_REQUIREMENT_
Your answer should hold only the lines from the start of the data below through the line with "[00:00:02.80]", copied exactly, with pictures left out.

** DATA RECORDS follows **

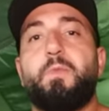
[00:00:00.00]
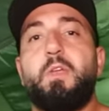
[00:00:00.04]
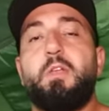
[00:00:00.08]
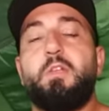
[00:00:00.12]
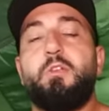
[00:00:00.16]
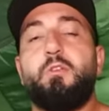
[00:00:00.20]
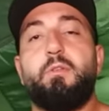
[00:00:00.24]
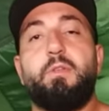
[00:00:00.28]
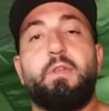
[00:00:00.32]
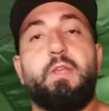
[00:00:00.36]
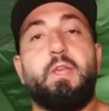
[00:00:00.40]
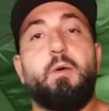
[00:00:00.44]
And
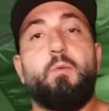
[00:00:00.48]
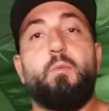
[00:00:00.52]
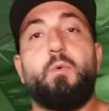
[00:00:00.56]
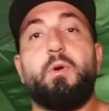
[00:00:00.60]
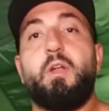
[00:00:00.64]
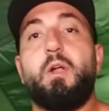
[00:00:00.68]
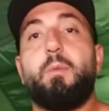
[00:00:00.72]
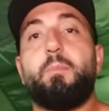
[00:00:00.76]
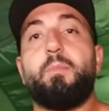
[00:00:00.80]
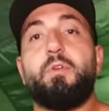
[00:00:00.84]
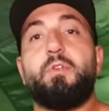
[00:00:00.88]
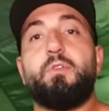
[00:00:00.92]
you only get
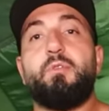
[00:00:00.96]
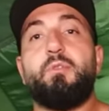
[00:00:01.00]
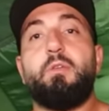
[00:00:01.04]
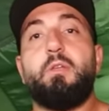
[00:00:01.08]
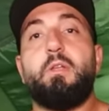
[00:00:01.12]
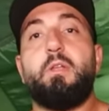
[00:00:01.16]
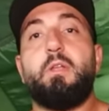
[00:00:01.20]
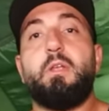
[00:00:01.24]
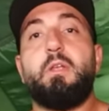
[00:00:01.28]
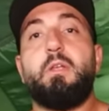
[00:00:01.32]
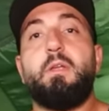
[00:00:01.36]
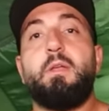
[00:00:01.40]
one
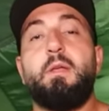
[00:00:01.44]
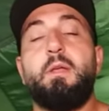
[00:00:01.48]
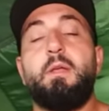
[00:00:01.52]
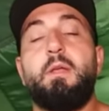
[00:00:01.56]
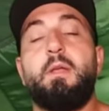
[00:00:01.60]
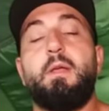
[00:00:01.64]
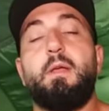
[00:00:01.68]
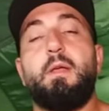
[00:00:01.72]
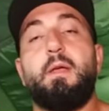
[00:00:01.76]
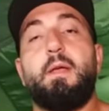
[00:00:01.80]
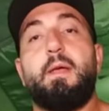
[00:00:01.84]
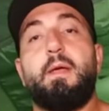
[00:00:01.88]
opportunity,
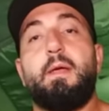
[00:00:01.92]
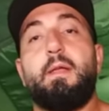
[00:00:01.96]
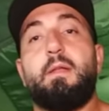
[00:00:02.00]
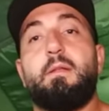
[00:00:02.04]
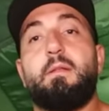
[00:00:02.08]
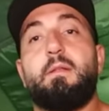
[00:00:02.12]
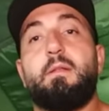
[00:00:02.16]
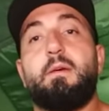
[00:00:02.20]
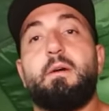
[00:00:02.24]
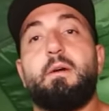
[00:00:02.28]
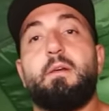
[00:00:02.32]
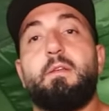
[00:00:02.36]

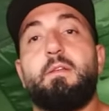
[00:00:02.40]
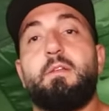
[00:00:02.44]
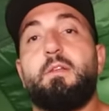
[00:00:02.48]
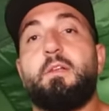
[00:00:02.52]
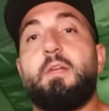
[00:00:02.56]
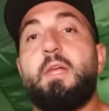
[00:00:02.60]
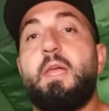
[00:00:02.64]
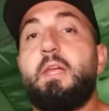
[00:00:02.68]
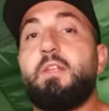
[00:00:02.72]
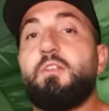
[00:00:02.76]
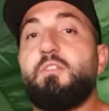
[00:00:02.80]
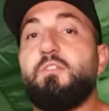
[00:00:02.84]
and uh, you
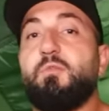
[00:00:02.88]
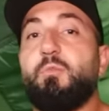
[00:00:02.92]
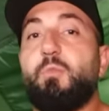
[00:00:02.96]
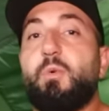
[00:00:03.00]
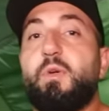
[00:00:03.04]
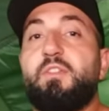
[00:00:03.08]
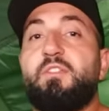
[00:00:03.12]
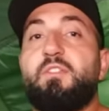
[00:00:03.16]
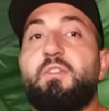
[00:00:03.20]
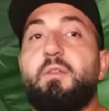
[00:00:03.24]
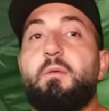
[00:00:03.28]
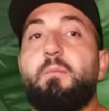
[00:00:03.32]
can't just
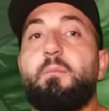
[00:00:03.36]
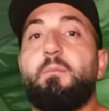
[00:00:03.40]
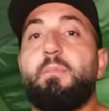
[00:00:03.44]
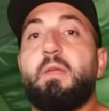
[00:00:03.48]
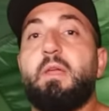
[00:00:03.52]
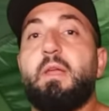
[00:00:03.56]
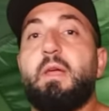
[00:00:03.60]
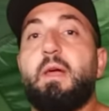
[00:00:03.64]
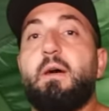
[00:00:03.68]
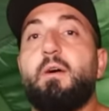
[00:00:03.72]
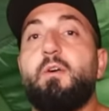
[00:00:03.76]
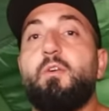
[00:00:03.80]
waste it
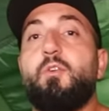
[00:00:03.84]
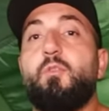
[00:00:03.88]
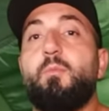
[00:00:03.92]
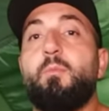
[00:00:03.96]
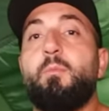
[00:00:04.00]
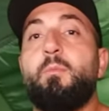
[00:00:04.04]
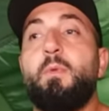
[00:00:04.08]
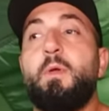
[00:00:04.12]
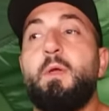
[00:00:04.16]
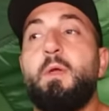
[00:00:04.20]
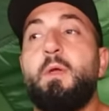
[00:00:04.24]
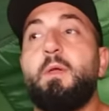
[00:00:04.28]
being at
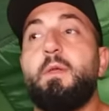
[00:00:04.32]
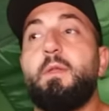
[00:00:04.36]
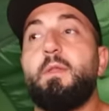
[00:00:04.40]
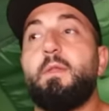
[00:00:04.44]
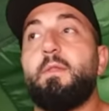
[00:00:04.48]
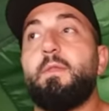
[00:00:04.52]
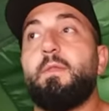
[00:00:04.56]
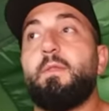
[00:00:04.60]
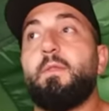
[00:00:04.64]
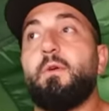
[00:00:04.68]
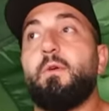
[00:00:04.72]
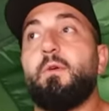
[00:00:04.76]
home.
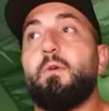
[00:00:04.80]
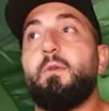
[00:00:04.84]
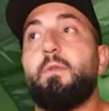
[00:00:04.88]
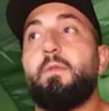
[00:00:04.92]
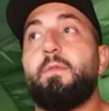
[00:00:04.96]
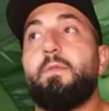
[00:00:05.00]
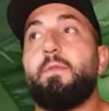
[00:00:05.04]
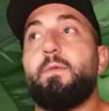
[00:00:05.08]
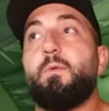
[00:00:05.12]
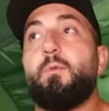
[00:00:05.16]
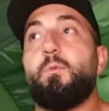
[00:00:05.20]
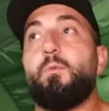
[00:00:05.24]
Don't
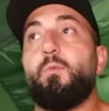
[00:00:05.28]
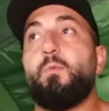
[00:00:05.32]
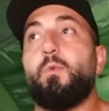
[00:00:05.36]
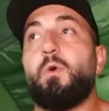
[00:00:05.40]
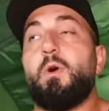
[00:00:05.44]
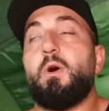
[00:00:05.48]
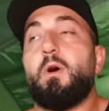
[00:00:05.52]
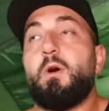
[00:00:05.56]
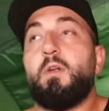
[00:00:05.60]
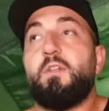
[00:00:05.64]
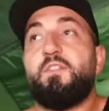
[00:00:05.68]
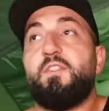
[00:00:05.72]

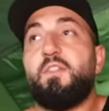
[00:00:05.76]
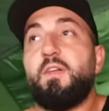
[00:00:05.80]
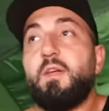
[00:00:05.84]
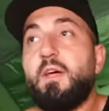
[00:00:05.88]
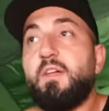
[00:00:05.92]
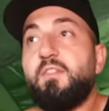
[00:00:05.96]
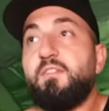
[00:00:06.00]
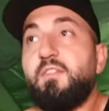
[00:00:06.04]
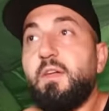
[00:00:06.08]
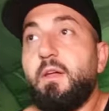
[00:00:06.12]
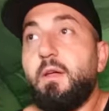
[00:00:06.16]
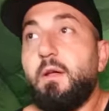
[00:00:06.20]
honestly,
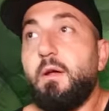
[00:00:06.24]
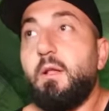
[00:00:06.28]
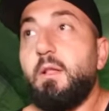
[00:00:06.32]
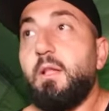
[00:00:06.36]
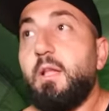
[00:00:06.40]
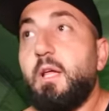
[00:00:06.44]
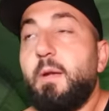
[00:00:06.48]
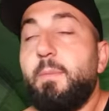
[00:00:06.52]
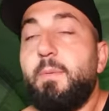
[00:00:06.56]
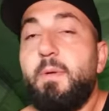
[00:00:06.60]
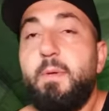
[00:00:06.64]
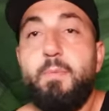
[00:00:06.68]
guys. Like a
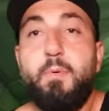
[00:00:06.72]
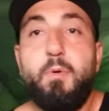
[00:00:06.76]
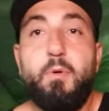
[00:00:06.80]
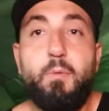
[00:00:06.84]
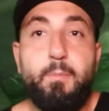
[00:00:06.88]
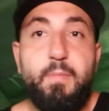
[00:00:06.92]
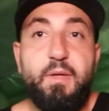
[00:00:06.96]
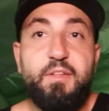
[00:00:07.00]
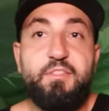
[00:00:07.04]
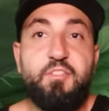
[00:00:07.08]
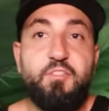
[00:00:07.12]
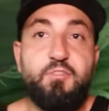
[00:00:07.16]
lot of people
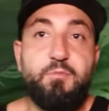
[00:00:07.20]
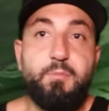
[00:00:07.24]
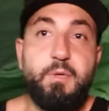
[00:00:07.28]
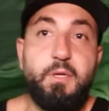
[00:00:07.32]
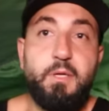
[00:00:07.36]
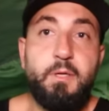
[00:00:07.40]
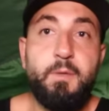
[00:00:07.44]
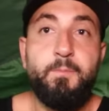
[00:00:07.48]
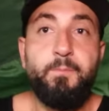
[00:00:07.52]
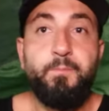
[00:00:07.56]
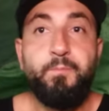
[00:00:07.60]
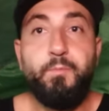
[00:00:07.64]
message
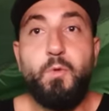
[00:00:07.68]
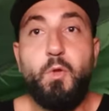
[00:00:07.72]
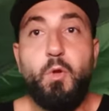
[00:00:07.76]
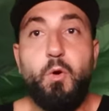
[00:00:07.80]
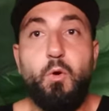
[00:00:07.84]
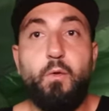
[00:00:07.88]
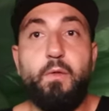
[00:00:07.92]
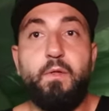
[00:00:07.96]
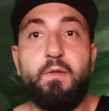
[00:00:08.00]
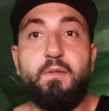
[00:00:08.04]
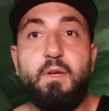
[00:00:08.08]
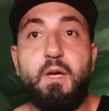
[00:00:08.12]
me
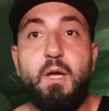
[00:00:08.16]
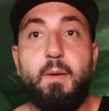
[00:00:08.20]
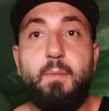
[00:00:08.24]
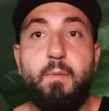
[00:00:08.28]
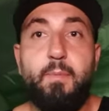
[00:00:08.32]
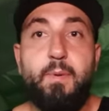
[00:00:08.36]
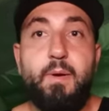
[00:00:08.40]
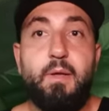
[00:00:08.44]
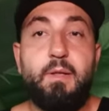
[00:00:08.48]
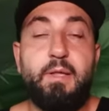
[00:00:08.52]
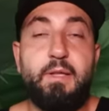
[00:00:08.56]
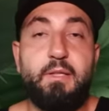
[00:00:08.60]
all the time
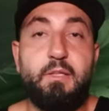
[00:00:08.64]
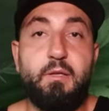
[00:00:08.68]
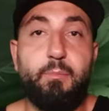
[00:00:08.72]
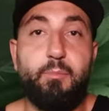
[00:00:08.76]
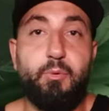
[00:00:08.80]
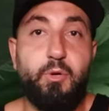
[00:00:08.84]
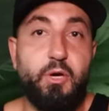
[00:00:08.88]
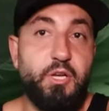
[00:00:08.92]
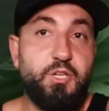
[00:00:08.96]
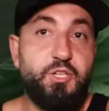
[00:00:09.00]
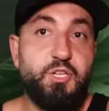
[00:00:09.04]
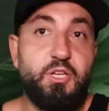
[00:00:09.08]
about like
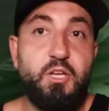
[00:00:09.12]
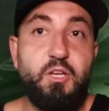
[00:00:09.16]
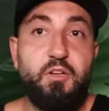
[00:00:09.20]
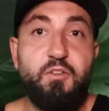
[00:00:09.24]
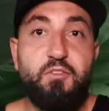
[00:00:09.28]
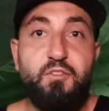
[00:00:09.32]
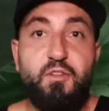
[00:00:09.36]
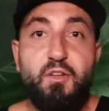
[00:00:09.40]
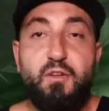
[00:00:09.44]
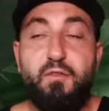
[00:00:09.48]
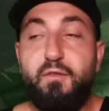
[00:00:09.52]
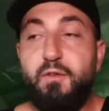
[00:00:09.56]
depression and
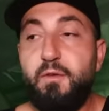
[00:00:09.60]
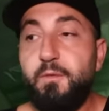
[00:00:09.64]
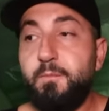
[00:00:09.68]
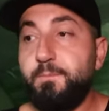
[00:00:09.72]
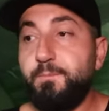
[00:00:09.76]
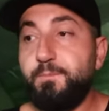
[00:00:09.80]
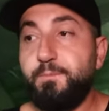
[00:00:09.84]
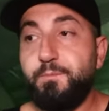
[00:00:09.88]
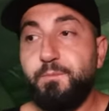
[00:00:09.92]
stuff.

** End of DATA RECORDS **

_SOLUTION_
[00:00:00.00]
[00:00:00.04]
[00:00:00.08]
[00:00:00.12]
[00:00:00.16]
[00:00:00.20]
[00:00:00.24]
[00:00:00.28]
[00:00:00.32]
[00:00:00.36]
[00:00:00.40]
[00:00:00.44]
And
[00:00:00.48]
[00:00:00.52]
[00:00:00.56]
[00:00:00.60]
[00:00:00.64]
[00:00:00.68]
[00:00:00.72]
[00:00:00.76]
[00:00:00.80]
[00:00:00.84]
[00:00:00.88]
[00:00:00.92]
you only get
[00:00:00.96]
[00:00:01.00]
[00:00:01.04]
[00:00:01.08]
[00:00:01.12]
[00:00:01.16]
[00:00:01.20]
[00:00:01.24]
[00:00:01.28]
[00:00:01.32]
[00:00:01.36]
[00:00:01.40]
one
[00:00:01.44]
[00:00:01.48]
[00:00:01.52]
[00:00:01.56]
[00:00:01.60]
[00:00:01.64]
[00:00:01.68]
[00:00:01.72]
[00:00:01.76]
[00:00:01.80]
[00:00:01.84]
[00:00:01.88]
opportunity,
[00:00:01.92]
[00:00:01.96]
[00:00:02.00]
[00:00:02.04]
[00:00:02.08]
[00:00:02.12]
[00:00:02.16]
[00:00:02.20]
[00:00:02.24]
[00:00:02.28]
[00:00:02.32]
[00:00:02.36]

[00:00:02.40]
[00:00:02.44]
[00:00:02.48]
[00:00:02.52]
[00:00:02.56]
[00:00:02.60]
[00:00:02.64]
[00:00:02.68]
[00:00:02.72]
[00:00:02.76]
[00:00:02.80]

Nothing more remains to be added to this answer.